RECORDS FOR THIS EXERCISE Start Marker

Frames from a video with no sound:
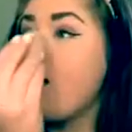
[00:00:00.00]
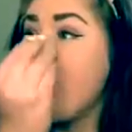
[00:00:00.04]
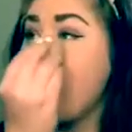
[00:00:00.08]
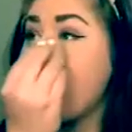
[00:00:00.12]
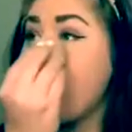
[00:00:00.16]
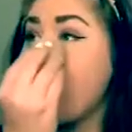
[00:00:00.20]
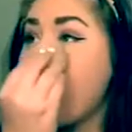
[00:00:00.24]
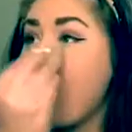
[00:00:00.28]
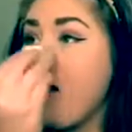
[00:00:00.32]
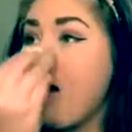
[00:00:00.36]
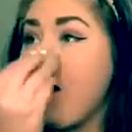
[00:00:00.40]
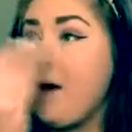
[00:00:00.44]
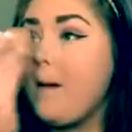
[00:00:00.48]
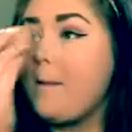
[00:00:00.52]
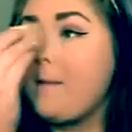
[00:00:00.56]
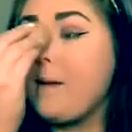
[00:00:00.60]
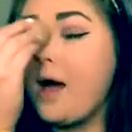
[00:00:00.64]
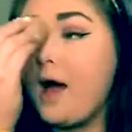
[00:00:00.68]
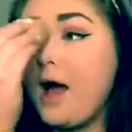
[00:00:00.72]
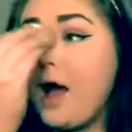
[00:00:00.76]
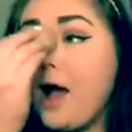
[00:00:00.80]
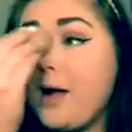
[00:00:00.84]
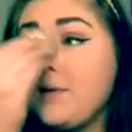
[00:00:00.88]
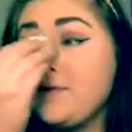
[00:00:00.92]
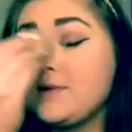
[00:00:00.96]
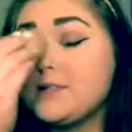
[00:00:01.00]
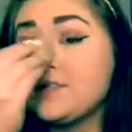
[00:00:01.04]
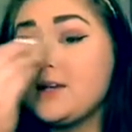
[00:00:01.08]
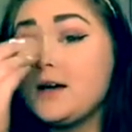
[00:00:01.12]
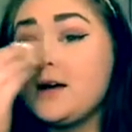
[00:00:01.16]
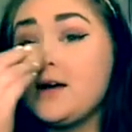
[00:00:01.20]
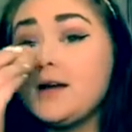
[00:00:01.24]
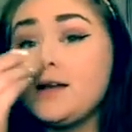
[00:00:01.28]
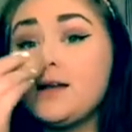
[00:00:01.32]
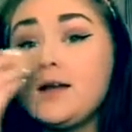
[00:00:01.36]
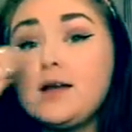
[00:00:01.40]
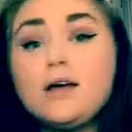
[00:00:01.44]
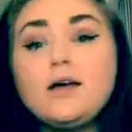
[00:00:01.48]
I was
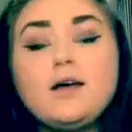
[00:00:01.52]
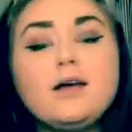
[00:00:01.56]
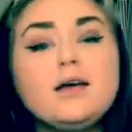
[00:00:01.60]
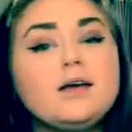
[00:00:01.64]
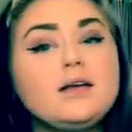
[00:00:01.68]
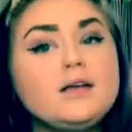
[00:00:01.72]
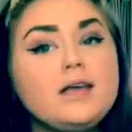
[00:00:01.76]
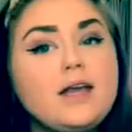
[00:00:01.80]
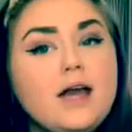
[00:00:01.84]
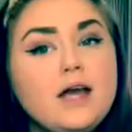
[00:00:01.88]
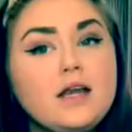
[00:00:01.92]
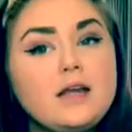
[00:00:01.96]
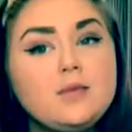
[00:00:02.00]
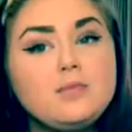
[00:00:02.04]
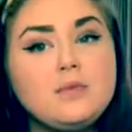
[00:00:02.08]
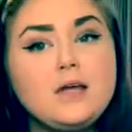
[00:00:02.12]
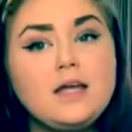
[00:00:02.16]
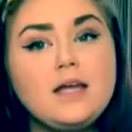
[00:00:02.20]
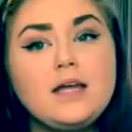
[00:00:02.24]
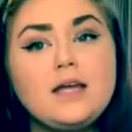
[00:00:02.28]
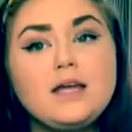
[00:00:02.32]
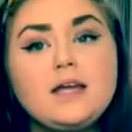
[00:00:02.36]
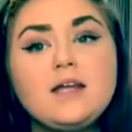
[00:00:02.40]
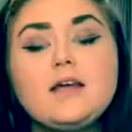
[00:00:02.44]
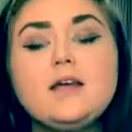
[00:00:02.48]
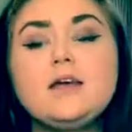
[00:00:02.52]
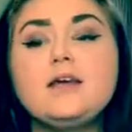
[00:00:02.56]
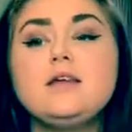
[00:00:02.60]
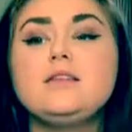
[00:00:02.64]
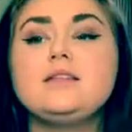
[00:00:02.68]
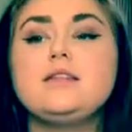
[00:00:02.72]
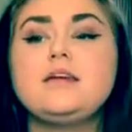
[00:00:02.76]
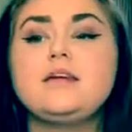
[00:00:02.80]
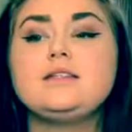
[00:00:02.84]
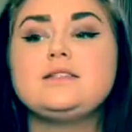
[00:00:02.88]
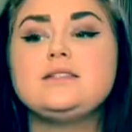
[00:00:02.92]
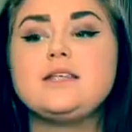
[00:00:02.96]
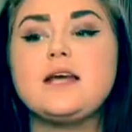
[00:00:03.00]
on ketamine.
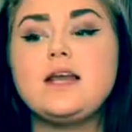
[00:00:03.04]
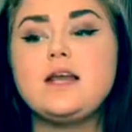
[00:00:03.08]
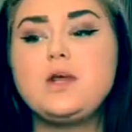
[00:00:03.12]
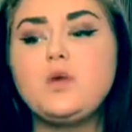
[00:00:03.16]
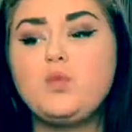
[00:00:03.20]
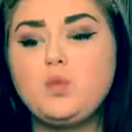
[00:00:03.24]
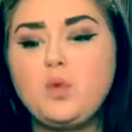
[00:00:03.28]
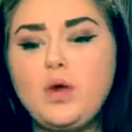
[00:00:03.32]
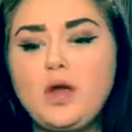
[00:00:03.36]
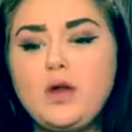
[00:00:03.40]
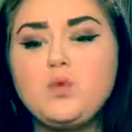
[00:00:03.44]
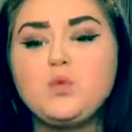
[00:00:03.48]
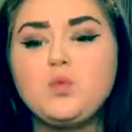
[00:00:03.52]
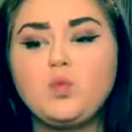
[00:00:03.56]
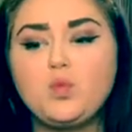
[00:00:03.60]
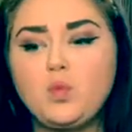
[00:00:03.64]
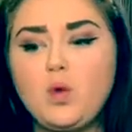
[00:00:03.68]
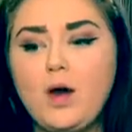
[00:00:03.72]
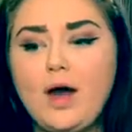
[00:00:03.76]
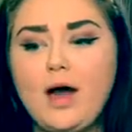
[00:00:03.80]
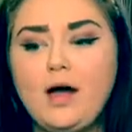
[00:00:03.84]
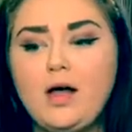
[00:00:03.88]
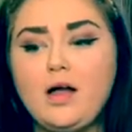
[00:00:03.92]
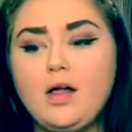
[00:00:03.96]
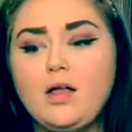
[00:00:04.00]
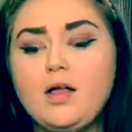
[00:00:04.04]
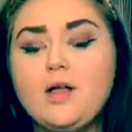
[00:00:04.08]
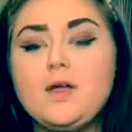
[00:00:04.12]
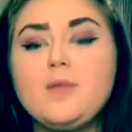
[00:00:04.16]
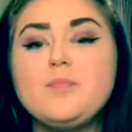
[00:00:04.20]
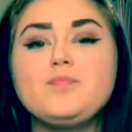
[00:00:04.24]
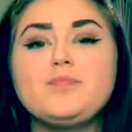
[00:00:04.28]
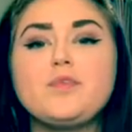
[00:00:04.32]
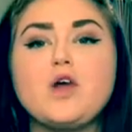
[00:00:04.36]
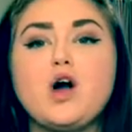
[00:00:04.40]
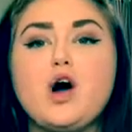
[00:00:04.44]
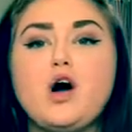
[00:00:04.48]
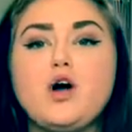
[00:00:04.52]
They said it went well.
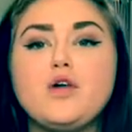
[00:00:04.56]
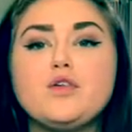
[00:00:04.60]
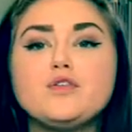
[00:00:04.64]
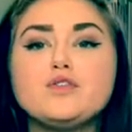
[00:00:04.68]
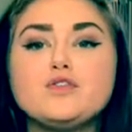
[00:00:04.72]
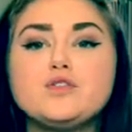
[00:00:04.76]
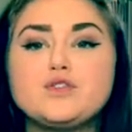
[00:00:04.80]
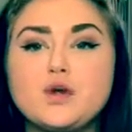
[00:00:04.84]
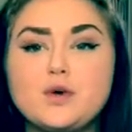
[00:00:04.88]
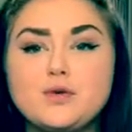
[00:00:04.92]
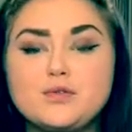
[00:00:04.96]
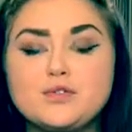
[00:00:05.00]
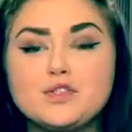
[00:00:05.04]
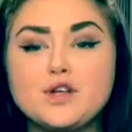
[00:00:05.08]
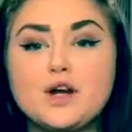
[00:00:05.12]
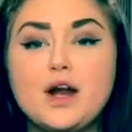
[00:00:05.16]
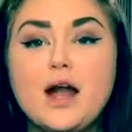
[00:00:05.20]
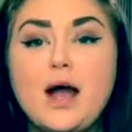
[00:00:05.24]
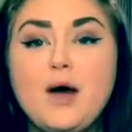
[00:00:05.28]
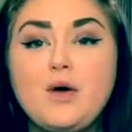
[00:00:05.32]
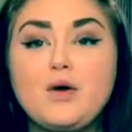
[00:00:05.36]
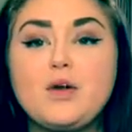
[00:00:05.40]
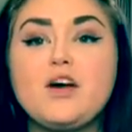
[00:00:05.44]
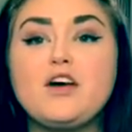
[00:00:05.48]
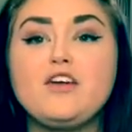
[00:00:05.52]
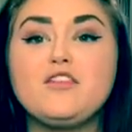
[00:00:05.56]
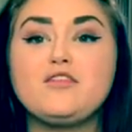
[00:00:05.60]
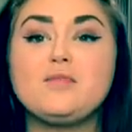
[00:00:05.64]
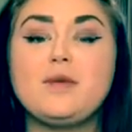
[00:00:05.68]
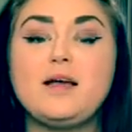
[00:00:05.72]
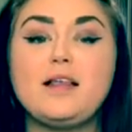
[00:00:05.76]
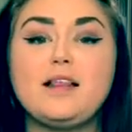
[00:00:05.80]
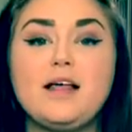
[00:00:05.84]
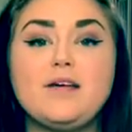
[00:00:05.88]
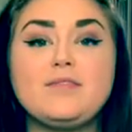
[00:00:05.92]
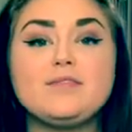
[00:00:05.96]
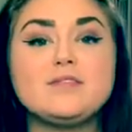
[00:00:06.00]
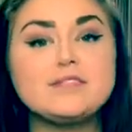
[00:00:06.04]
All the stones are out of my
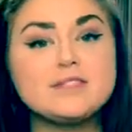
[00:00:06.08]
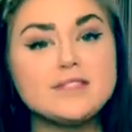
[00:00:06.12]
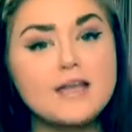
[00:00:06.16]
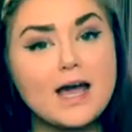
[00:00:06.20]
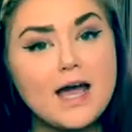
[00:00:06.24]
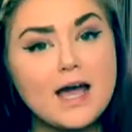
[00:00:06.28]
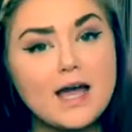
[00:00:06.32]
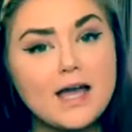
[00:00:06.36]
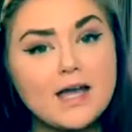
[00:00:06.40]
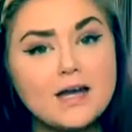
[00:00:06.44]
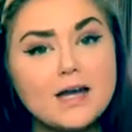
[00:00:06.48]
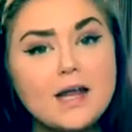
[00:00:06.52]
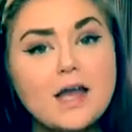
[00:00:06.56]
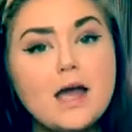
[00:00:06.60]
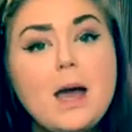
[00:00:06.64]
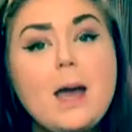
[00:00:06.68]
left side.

RECORDS FOR THIS EXERCISE End Marker

WHAT YOU ARE ASKED TO DO: The lines to copy exactly start with the line above that has "[00:00:01.48]" and go on through the line that has "[00:00:03.12]"; please include both, add nothing else, and omit the pictures.

RESPONSE AREA:
[00:00:01.48]
I was
[00:00:01.52]
[00:00:01.56]
[00:00:01.60]
[00:00:01.64]
[00:00:01.68]
[00:00:01.72]
[00:00:01.76]
[00:00:01.80]
[00:00:01.84]
[00:00:01.88]
[00:00:01.92]
[00:00:01.96]
[00:00:02.00]
[00:00:02.04]
[00:00:02.08]
[00:00:02.12]
[00:00:02.16]
[00:00:02.20]
[00:00:02.24]
[00:00:02.28]
[00:00:02.32]
[00:00:02.36]
[00:00:02.40]
[00:00:02.44]
[00:00:02.48]
[00:00:02.52]
[00:00:02.56]
[00:00:02.60]
[00:00:02.64]
[00:00:02.68]
[00:00:02.72]
[00:00:02.76]
[00:00:02.80]
[00:00:02.84]
[00:00:02.88]
[00:00:02.92]
[00:00:02.96]
[00:00:03.00]
on ketamine.
[00:00:03.04]
[00:00:03.08]
[00:00:03.12]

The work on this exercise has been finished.